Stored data
■ ■ ■

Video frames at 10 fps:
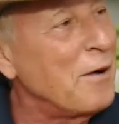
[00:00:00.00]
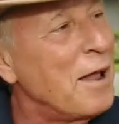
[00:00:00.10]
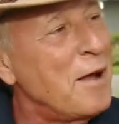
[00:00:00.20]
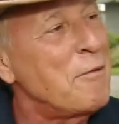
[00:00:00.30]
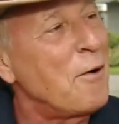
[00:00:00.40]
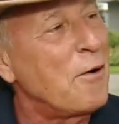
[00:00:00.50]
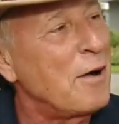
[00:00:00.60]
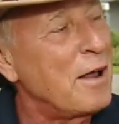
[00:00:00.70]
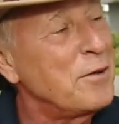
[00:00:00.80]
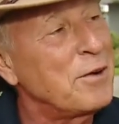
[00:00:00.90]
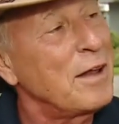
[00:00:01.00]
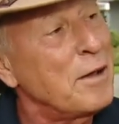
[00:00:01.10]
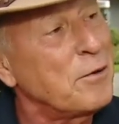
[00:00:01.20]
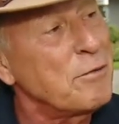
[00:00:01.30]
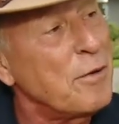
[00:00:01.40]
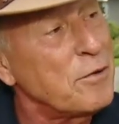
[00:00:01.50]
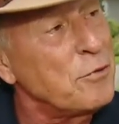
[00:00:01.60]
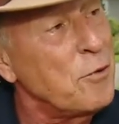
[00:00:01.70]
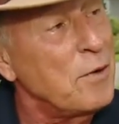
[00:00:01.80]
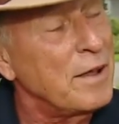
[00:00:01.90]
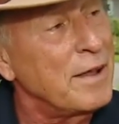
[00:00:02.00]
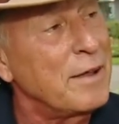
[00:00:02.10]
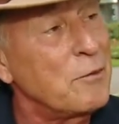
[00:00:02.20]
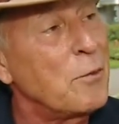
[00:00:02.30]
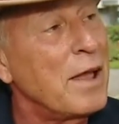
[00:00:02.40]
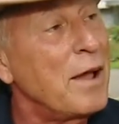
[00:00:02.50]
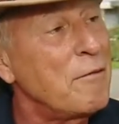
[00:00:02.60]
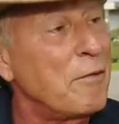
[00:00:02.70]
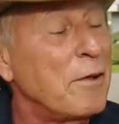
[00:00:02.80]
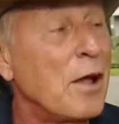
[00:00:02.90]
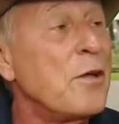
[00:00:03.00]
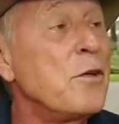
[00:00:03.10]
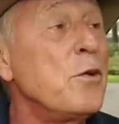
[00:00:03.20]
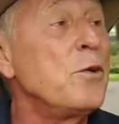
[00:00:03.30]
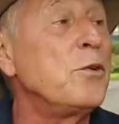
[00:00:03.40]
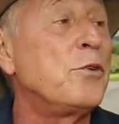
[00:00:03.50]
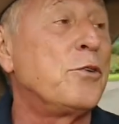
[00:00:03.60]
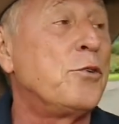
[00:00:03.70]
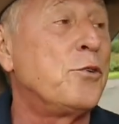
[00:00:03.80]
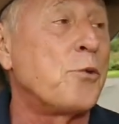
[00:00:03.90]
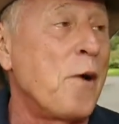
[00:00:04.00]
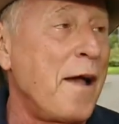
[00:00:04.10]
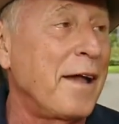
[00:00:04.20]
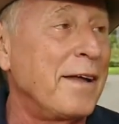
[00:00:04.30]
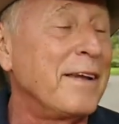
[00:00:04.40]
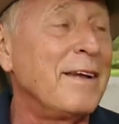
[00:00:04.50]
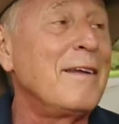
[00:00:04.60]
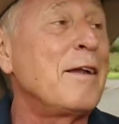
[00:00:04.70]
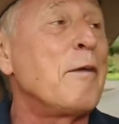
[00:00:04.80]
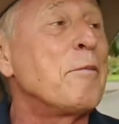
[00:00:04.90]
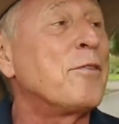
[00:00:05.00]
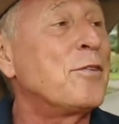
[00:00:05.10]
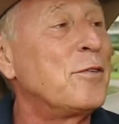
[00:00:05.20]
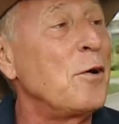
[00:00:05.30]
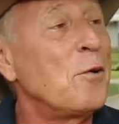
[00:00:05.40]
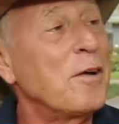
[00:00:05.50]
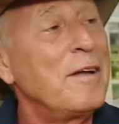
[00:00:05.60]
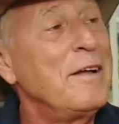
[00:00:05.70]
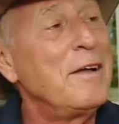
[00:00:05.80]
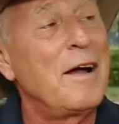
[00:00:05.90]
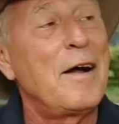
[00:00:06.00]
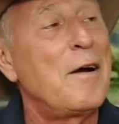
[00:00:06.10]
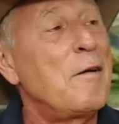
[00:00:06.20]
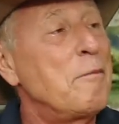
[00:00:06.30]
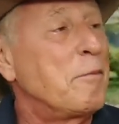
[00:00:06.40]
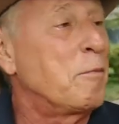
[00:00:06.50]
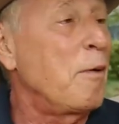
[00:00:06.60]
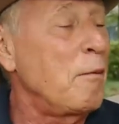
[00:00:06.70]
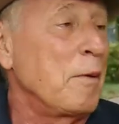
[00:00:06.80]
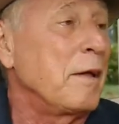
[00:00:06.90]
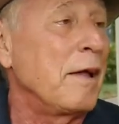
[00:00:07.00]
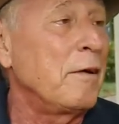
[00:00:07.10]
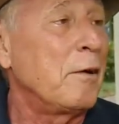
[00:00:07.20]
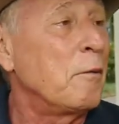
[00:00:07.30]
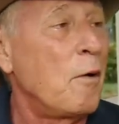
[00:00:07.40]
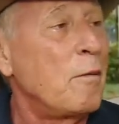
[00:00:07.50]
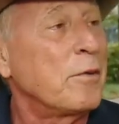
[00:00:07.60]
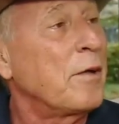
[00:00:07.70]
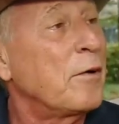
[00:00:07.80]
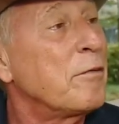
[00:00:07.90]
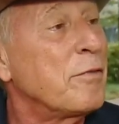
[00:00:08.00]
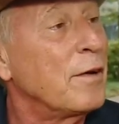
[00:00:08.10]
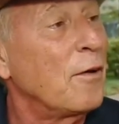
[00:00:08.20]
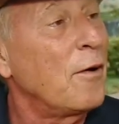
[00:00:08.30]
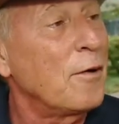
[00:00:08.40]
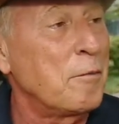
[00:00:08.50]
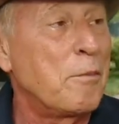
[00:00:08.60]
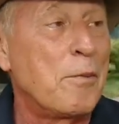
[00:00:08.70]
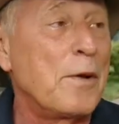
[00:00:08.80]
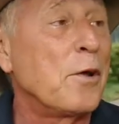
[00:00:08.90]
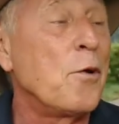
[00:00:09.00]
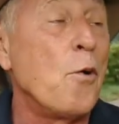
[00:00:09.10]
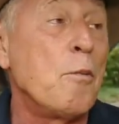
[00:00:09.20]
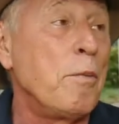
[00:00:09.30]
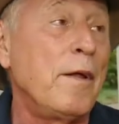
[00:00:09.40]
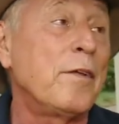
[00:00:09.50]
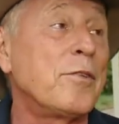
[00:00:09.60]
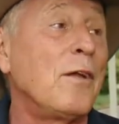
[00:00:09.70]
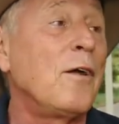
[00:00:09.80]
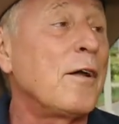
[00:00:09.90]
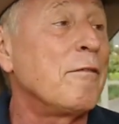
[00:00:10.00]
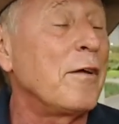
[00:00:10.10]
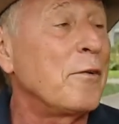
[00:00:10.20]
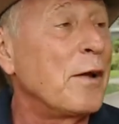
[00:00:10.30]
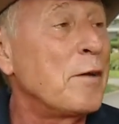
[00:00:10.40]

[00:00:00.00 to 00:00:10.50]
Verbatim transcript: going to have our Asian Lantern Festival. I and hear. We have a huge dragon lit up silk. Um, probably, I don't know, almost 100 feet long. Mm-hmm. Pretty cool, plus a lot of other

■ ■ ■

| Problem requirements |
Write the records above out again exactly, but not the pictures.

| Answer to the exercise |
Video frames at 10 fps:
[00:00:00.00]
[00:00:00.10]
[00:00:00.20]
[00:00:00.30]
[00:00:00.40]
[00:00:00.50]
[00:00:00.60]
[00:00:00.70]
[00:00:00.80]
[00:00:00.90]
[00:00:01.00]
[00:00:01.10]
[00:00:01.20]
[00:00:01.30]
[00:00:01.40]
[00:00:01.50]
[00:00:01.60]
[00:00:01.70]
[00:00:01.80]
[00:00:01.90]
[00:00:02.00]
[00:00:02.10]
[00:00:02.20]
[00:00:02.30]
[00:00:02.40]
[00:00:02.50]
[00:00:02.60]
[00:00:02.70]
[00:00:02.80]
[00:00:02.90]
[00:00:03.00]
[00:00:03.10]
[00:00:03.20]
[00:00:03.30]
[00:00:03.40]
[00:00:03.50]
[00:00:03.60]
[00:00:03.70]
[00:00:03.80]
[00:00:03.90]
[00:00:04.00]
[00:00:04.10]
[00:00:04.20]
[00:00:04.30]
[00:00:04.40]
[00:00:04.50]
[00:00:04.60]
[00:00:04.70]
[00:00:04.80]
[00:00:04.90]
[00:00:05.00]
[00:00:05.10]
[00:00:05.20]
[00:00:05.30]
[00:00:05.40]
[00:00:05.50]
[00:00:05.60]
[00:00:05.70]
[00:00:05.80]
[00:00:05.90]
[00:00:06.00]
[00:00:06.10]
[00:00:06.20]
[00:00:06.30]
[00:00:06.40]
[00:00:06.50]
[00:00:06.60]
[00:00:06.70]
[00:00:06.80]
[00:00:06.90]
[00:00:07.00]
[00:00:07.10]
[00:00:07.20]
[00:00:07.30]
[00:00:07.40]
[00:00:07.50]
[00:00:07.60]
[00:00:07.70]
[00:00:07.80]
[00:00:07.90]
[00:00:08.00]
[00:00:08.10]
[00:00:08.20]
[00:00:08.30]
[00:00:08.40]
[00:00:08.50]
[00:00:08.60]
[00:00:08.70]
[00:00:08.80]
[00:00:08.90]
[00:00:09.00]
[00:00:09.10]
[00:00:09.20]
[00:00:09.30]
[00:00:09.40]
[00:00:09.50]
[00:00:09.60]
[00:00:09.70]
[00:00:09.80]
[00:00:09.90]
[00:00:10.00]
[00:00:10.10]
[00:00:10.20]
[00:00:10.30]
[00:00:10.40]

[00:00:00.00 to 00:00:10.50]
Verbatim transcript: going to have our Asian Lantern Festival. I and hear. We have a huge dragon lit up silk. Um, probably, I don't know, almost 100 feet long. Mm-hmm. Pretty cool, plus a lot of other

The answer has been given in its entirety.